Leibniz Institute DSMZ - German Collection of Microorganisms and Cell Cultures GmbH, Inhoffenstraße 7B, 38124 Braunschweig, Germany.
Int J Syst Evol Microbiol. 2014 Feb;64(Pt 2):352-356. doi: 10.1099/ijs.0.056994-0.
The G+C content of a genome is frequently used in taxonomic descriptions of species and genera. In the past it has been determined using conventional, indirect methods, but it is nowadays reasonable to calculate the DNA G+C content directly from the increasingly available and affordable genome sequences. The expected increase in accuracy, however, might alter the way in which the G+C content is used for drawing taxonomic conclusions. We here re-estimate the literature assumption that the G+C content can vary up to 3-5 % within species using genomic datasets. The resulting G+C content differences are compared with DNA-DNA hybridization (DDH) similarities calculated in silico using the GGDC web server, with 70% similarity as the gold standard threshold for species boundaries. The results indicate that the G+C content, if computed from genome sequences, varies no more than 1% within species. Statistical models based on larger differences alone can reject the hypothesis that two strains belong to the same species. Because DDH similarities between two non-type strains occur in the genomic datasets, we also examine to what extent and under which conditions such a similarity could be <70% even though the similarity of either strain to a type strain was ≥ 70%. In theory, their similarity could be as low as 50%, whereas empirical data suggest a boundary closer (but not identical) to 70%. However, it is shown that using a 50% boundary would not affect the conclusions regarding the DNA G+C content. Hence, we suggest that discrepancies between G+C content data provided in species descriptions on the one hand and those recalculated after genome sequencing on the other hand ≥ 1% are due to significant inaccuracies of the applied conventional methods and accordingly call for emendations of species descriptions.

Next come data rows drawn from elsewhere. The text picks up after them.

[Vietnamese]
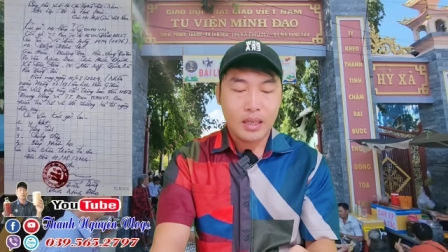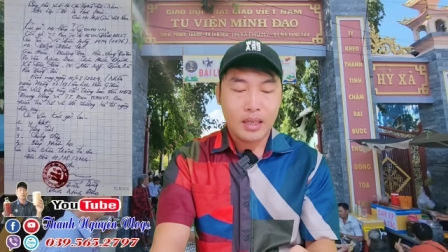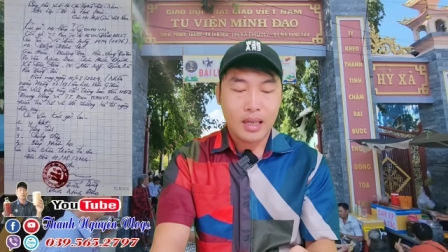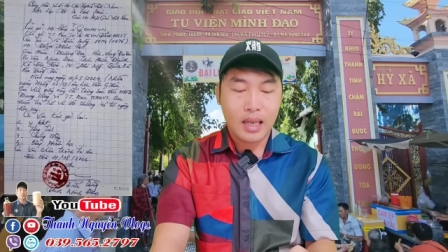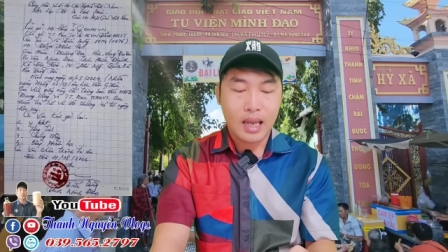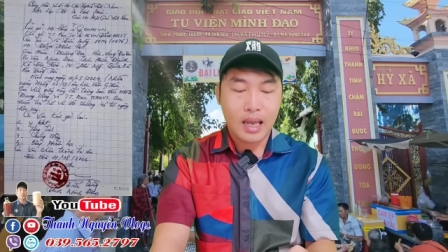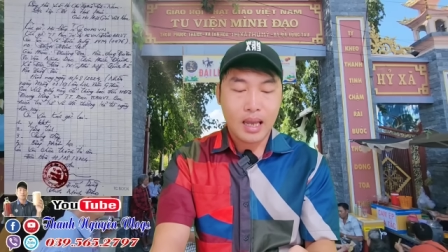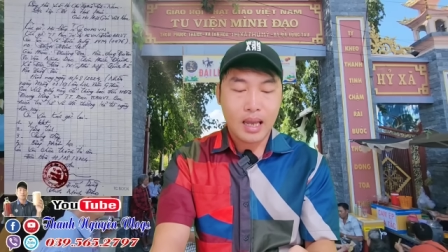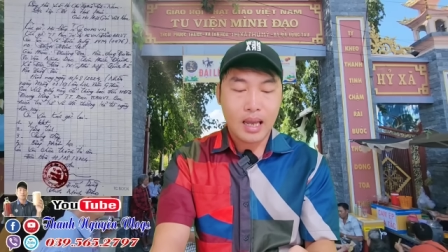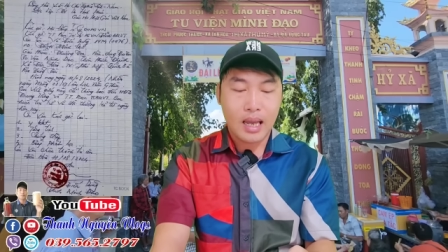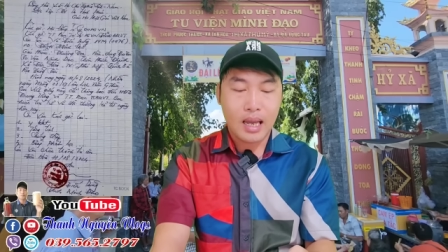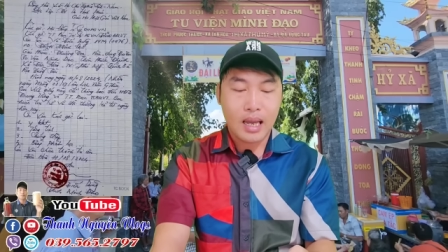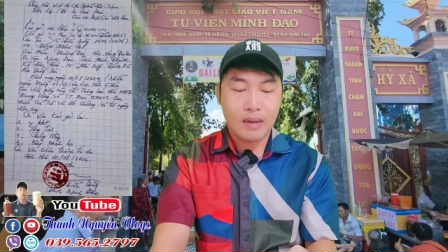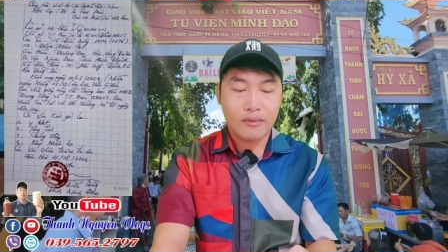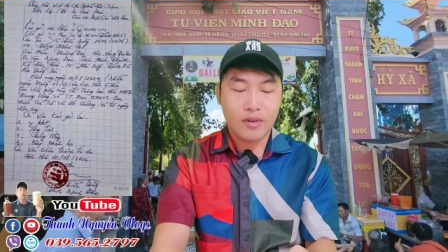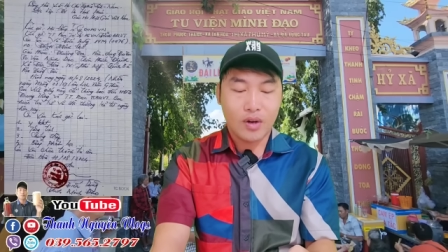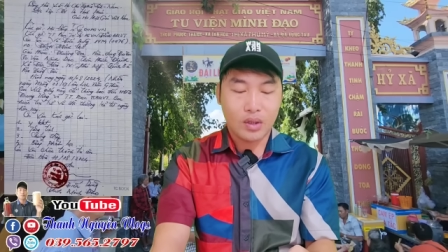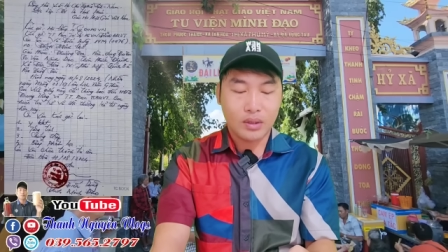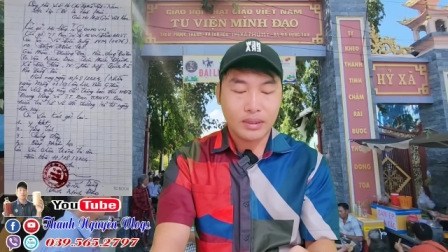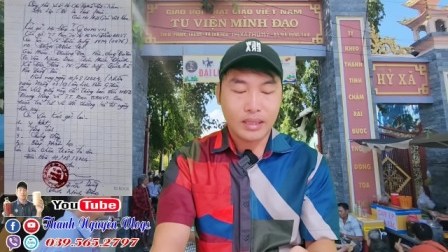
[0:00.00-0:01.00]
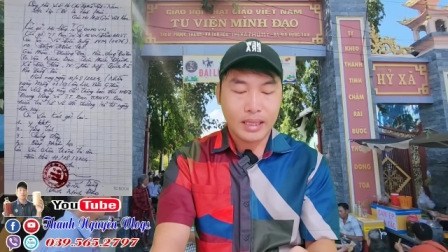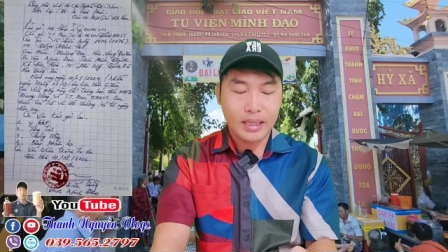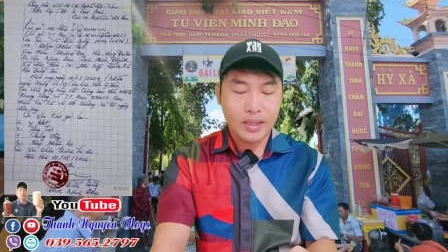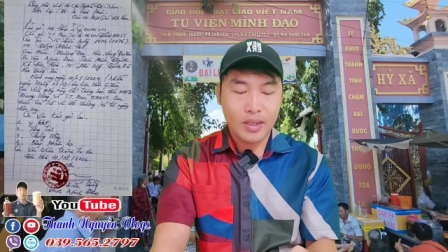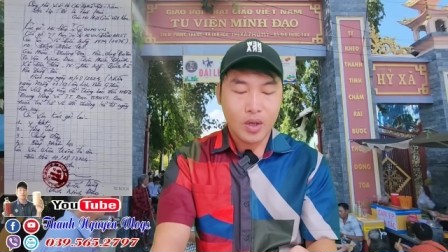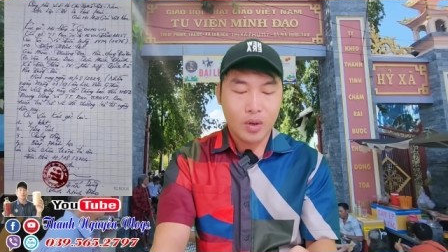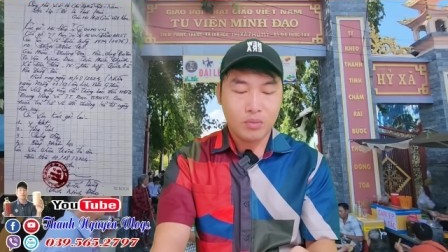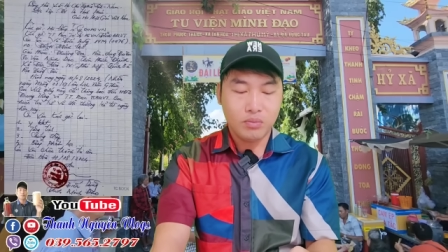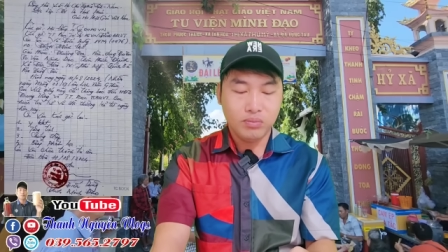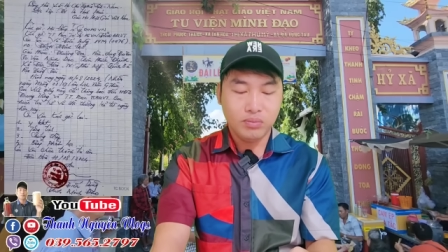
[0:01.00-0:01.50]
là võ
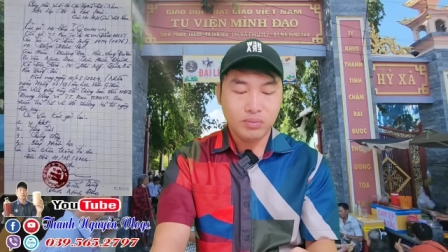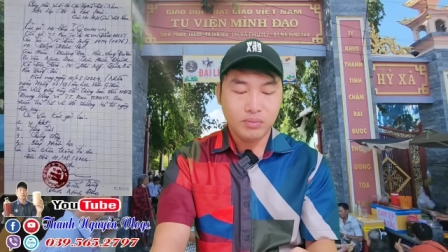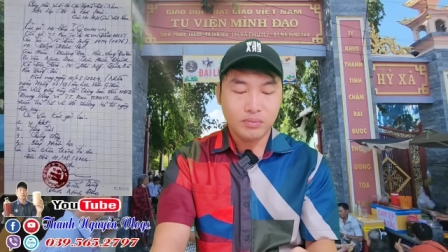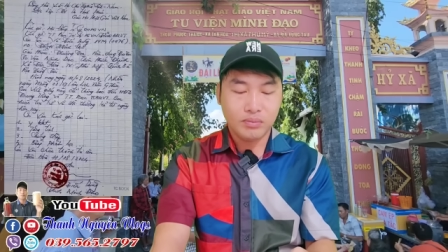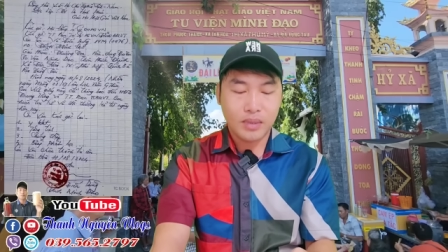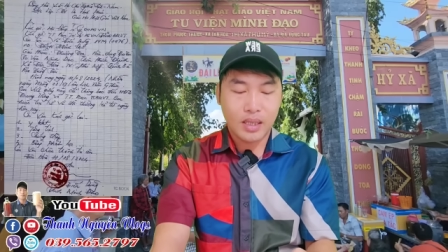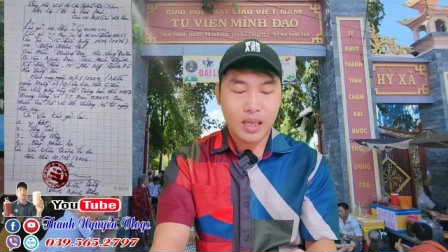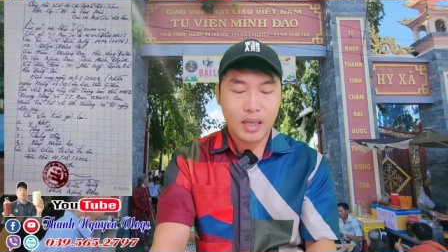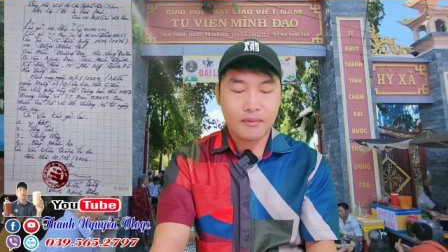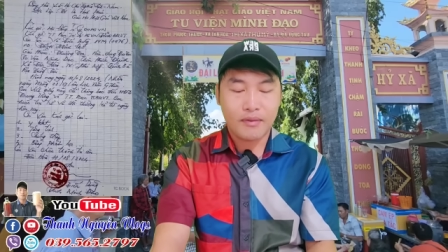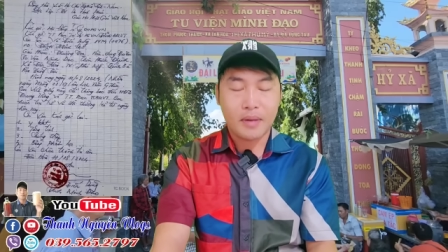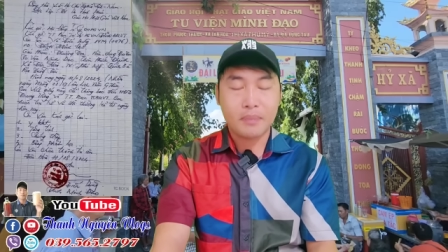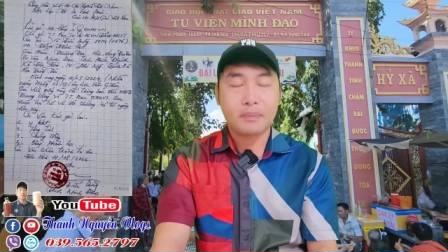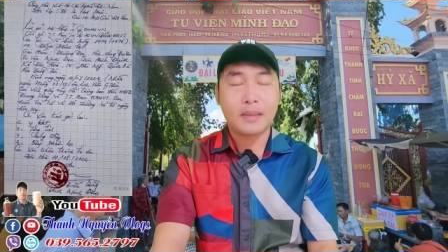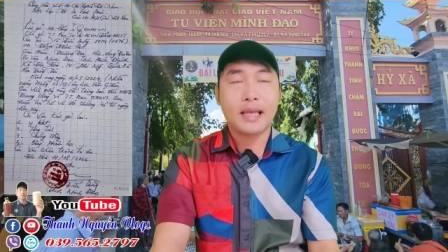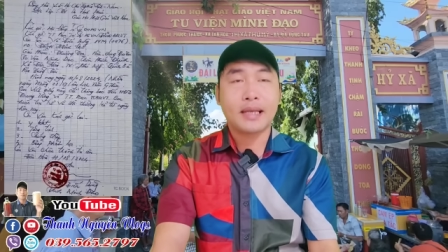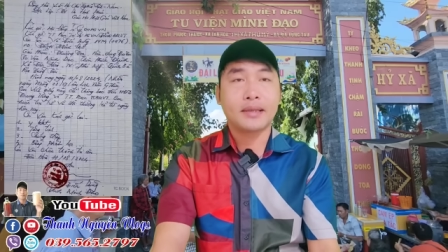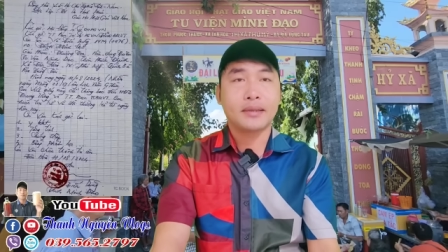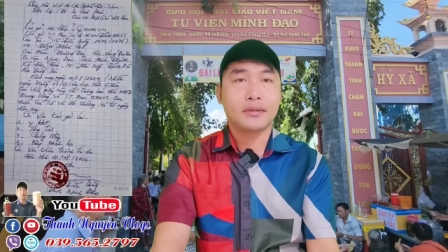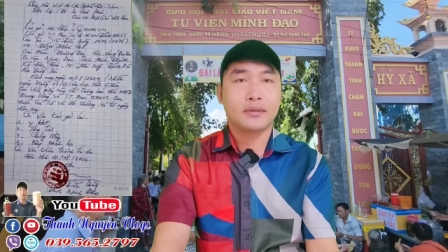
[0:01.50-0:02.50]
tiến dũng à, pháp danhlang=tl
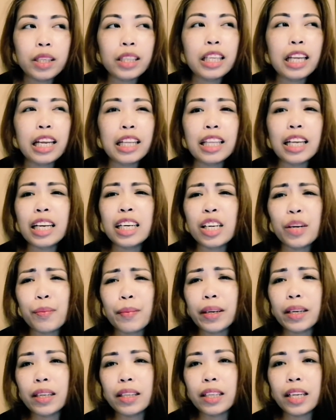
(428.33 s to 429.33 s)
hindi na talaga
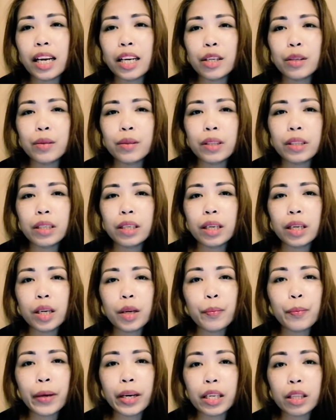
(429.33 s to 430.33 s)
maganda yung
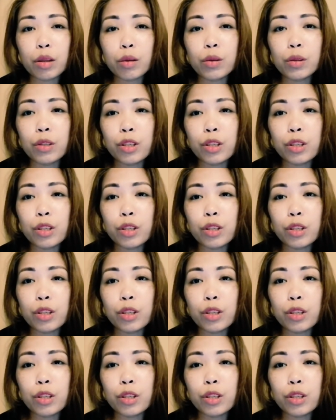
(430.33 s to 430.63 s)
epektoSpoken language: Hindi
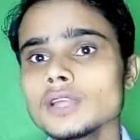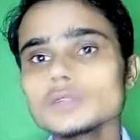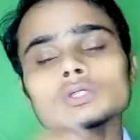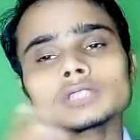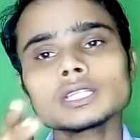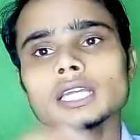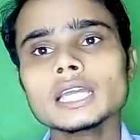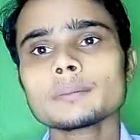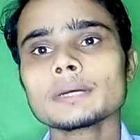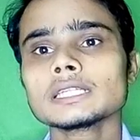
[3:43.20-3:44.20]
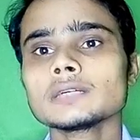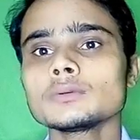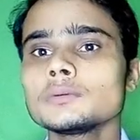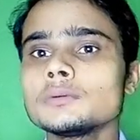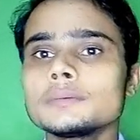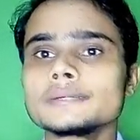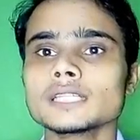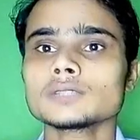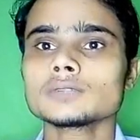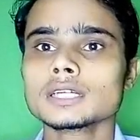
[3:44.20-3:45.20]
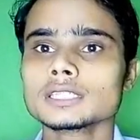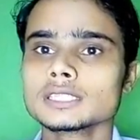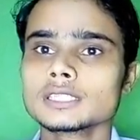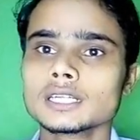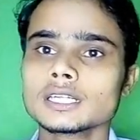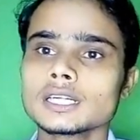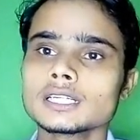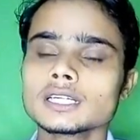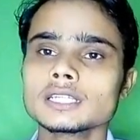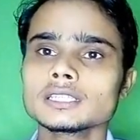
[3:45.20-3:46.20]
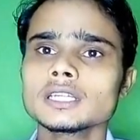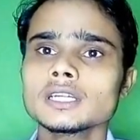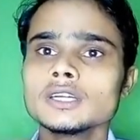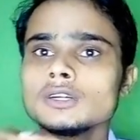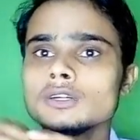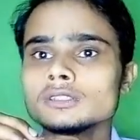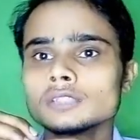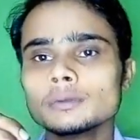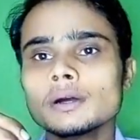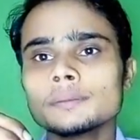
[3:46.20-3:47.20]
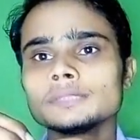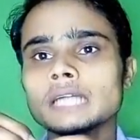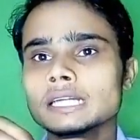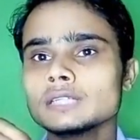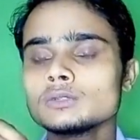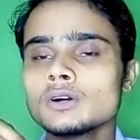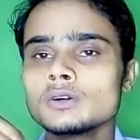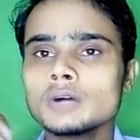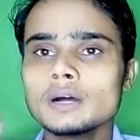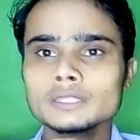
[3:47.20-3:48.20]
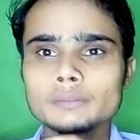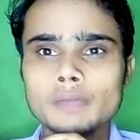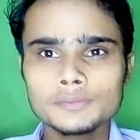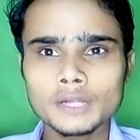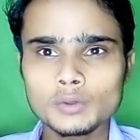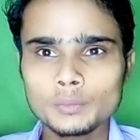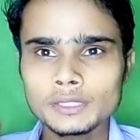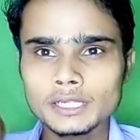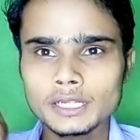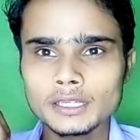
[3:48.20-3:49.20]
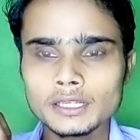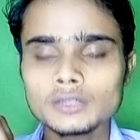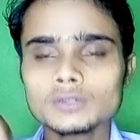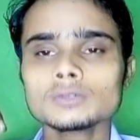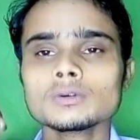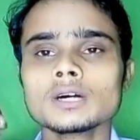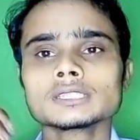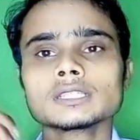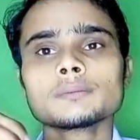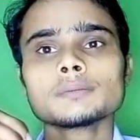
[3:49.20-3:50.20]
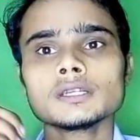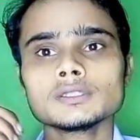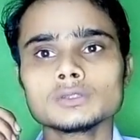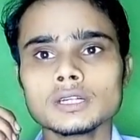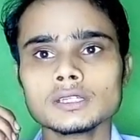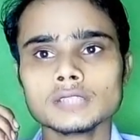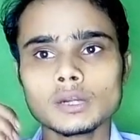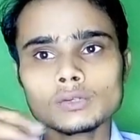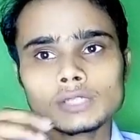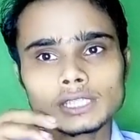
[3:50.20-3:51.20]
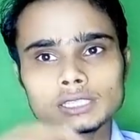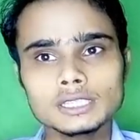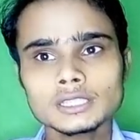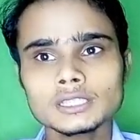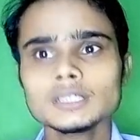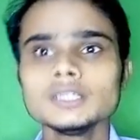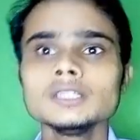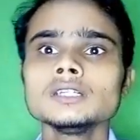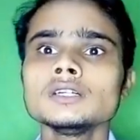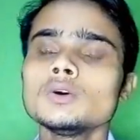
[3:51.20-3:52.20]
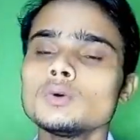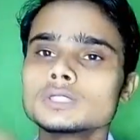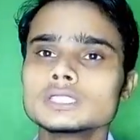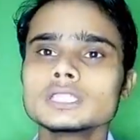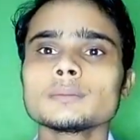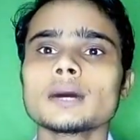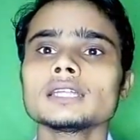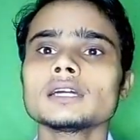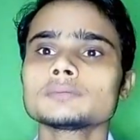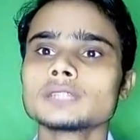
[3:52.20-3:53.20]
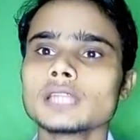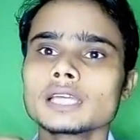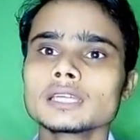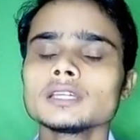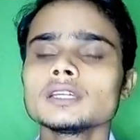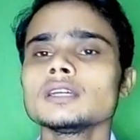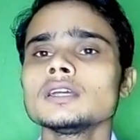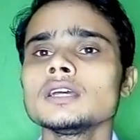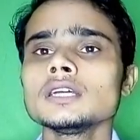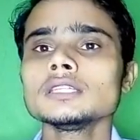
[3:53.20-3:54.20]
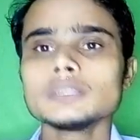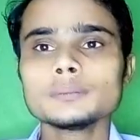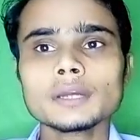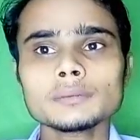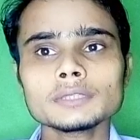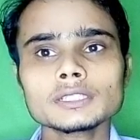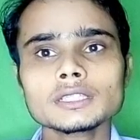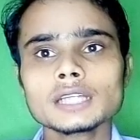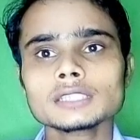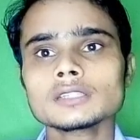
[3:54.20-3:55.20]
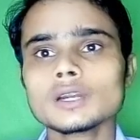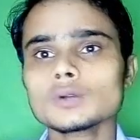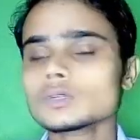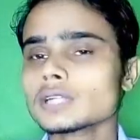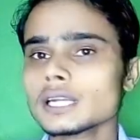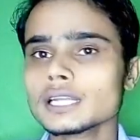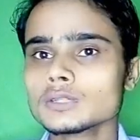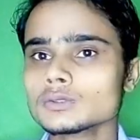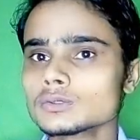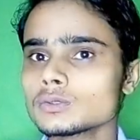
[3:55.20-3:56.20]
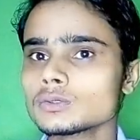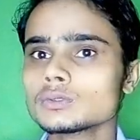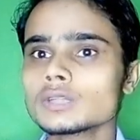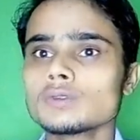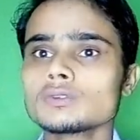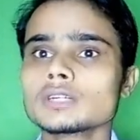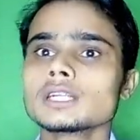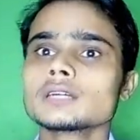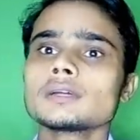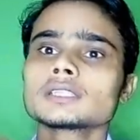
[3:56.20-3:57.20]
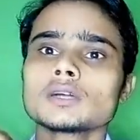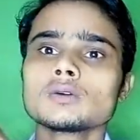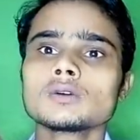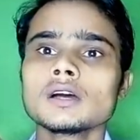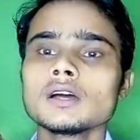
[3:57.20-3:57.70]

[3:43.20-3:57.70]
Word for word: तो उसके लिए क्या पता है वो भी मैं बता दूँगा कैसे करना है ठीक है तब आप जाके वहाँ से वेबसाइट ओपन करेंगे वहाँ से आप जो है डाउनलोड कर सकते हैं उसके बाद आप चलाएंगे जब भी आप देखिए गैस डाउनलोड कर लेंगे उसको तो डाउनलोड करने के बाद क्या होगा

基因组的 G+C 含量常用于物种和属的分类描述。过去,它是通过常规的间接方法来确定的,但现在可以合理地直接从越来越多的可用和负担得起的基因组序列中计算 DNA G+C 含量。然而,准确性的预期提高可能会改变 G+C 含量用于得出分类结论的方式。我们在这里重新估算了文献中假设的 G+C 含量,即在使用基因组数据集时,物种内可变化 3-5%。使用 GGDC 网络服务器在计算机上计算 DNA-DNA 杂交 (DDH) 的相似性,以 70%的相似性作为物种界限的金标准阈值,将得到的 G+C 含量差异与计算出的差异进行比较。结果表明,如果从基因组序列中计算 G+C 含量,则物种内的变化不超过 1%。仅基于较大差异的统计模型可以拒绝两个菌株属于同一物种的假设。由于两个非典型菌株之间的 DDH 相似性出现在基因组数据集中,因此我们还检查了在何种程度和条件下,即使两个菌株与一个典型菌株的相似性≥70%,这种相似性也可能<70%。从理论上讲,它们的相似性可能低至 50%,而经验数据表明,接近(但不完全相同)70%的边界。然而,事实证明,使用 50%的边界不会影响关于 DNA G+C 含量的结论。因此,我们建议,一方面在物种描述中提供的 G+C 含量数据与另一方面在基因组测序后重新计算的数据之间的差异≥1%,是由于应用常规方法的显著不准确,因此需要对物种描述进行修正。